Sunday, December 26, 2010
The Glaze Makes It Kosher for Christmas
The fortune cookie from today's dinner at the Green Elephant promises that "Your dearest wish will come true."
I take heart from that, even if it is just a slip of paper.
It's by now an annual occurrence, my mom announcing that we are "cutting back" on Christmas that year. And perhaps we did this year, in that we cut back on "junk" presents — useless tchotchkes — but with a nephew/grandson that needed spoiling, I don't think we really cut back on the amount of wrapped gifts under the tree.
Yes, his dad bought him a car for Christmas. Note the height of the pile of presents visible in the background. There was the stuff under the tree and in my parents' suitcases.
Since my parents flew in from Paris (I know, poor them) late night on Christmas Eve, we stayed in as an immediate family on Christmas Day instead of joining the extendeds at their various dinners and such.
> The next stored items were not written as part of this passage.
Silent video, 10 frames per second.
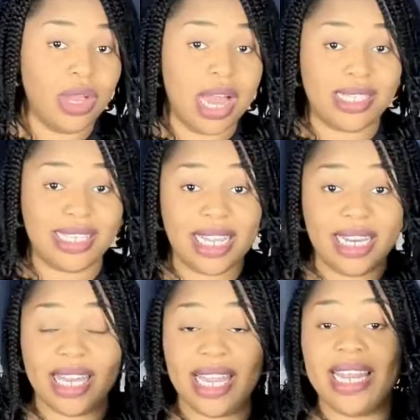I'll say it
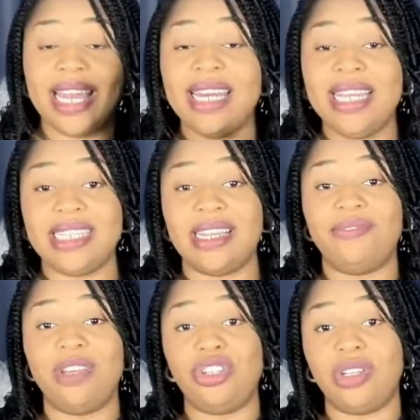again, early
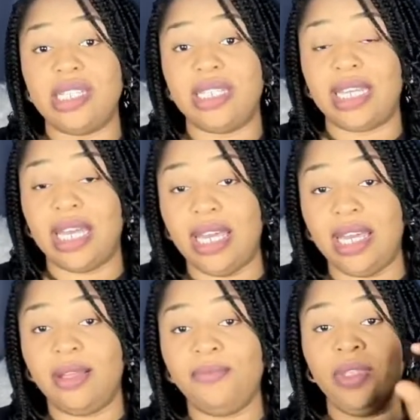intervention is
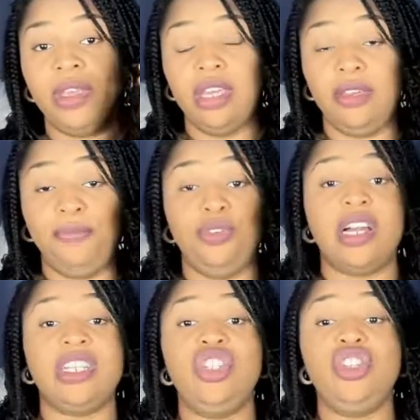key. If you
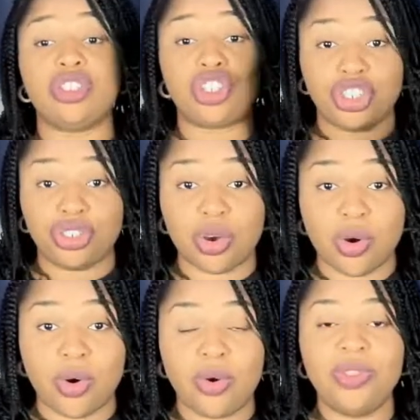are not
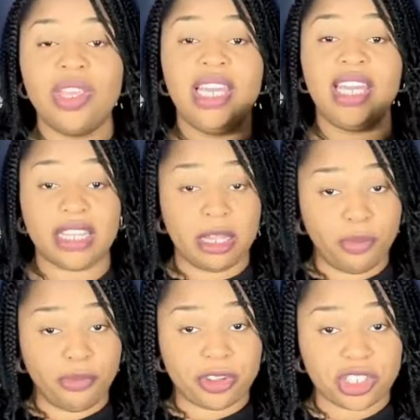sure, get the
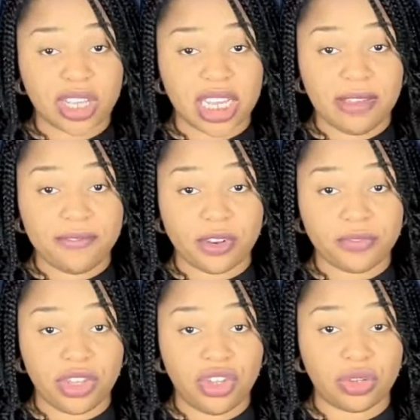professional
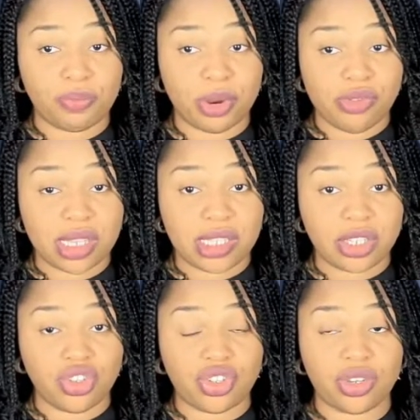involved in your
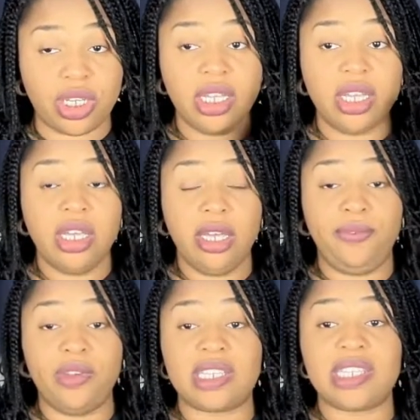parenting journey.
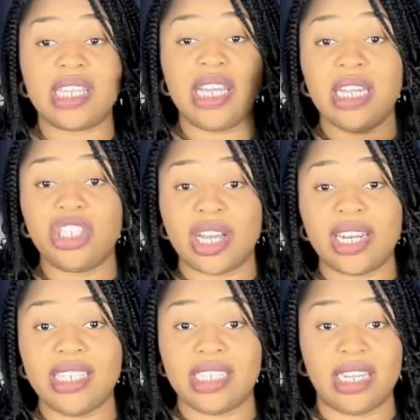If you are seeing a
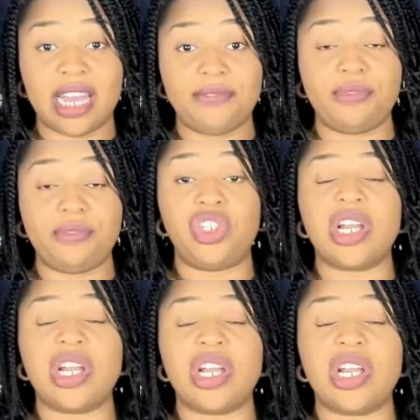challenge in the life of the
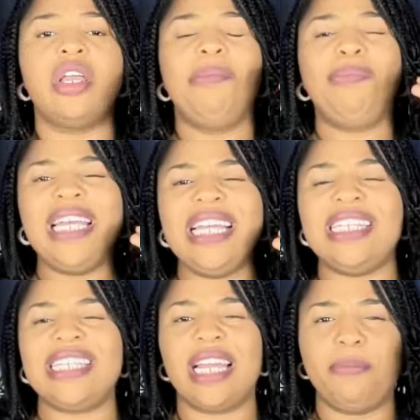child,
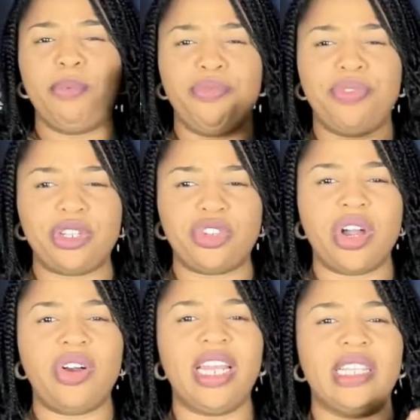please get a
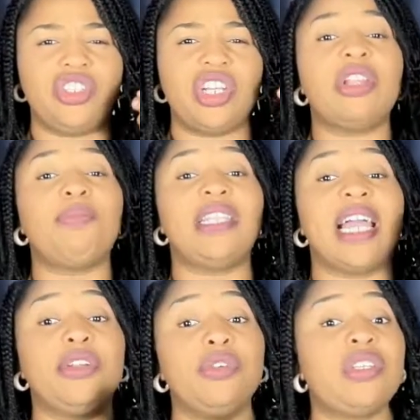professional, let the child be
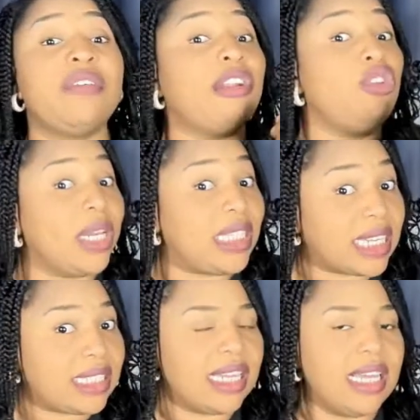diagnosed,
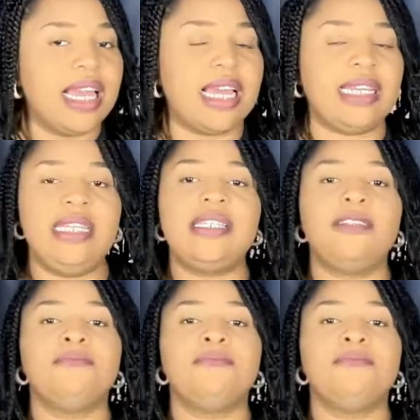evaluated, at least.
I made my glazed ham, Nicole made potatoes gratin, Jackie surprised us all with a more-than-edible corn bread souffle thing, and Mom got to nap all day long after the present-opening orgy while Dad watched basketball.
Hard at work, making pie.
I know a lot of people really hate this time of year: the crowds at the mall, the stress, the family (or lack thereof), the traveling, the spending, the weather, everything. But I kind of like Christmas, maybe more than any good Jewish girl should. I love the colder temperatures, the excuse to see people and have gatherings and share food. I almost even like the music, in small doses. (Which is why I completely avoid the local radio station that plays nothing but Christmas songs from November 1 through Christmas Day. Too much of a good thing.) To be honest, I even really like spending time with my family ... but shh! don't tell them that.
Happy holidays, everyone. I hope your Christmas/Giftmas/Yuletide celebration (or uncelebration) was full of happiness.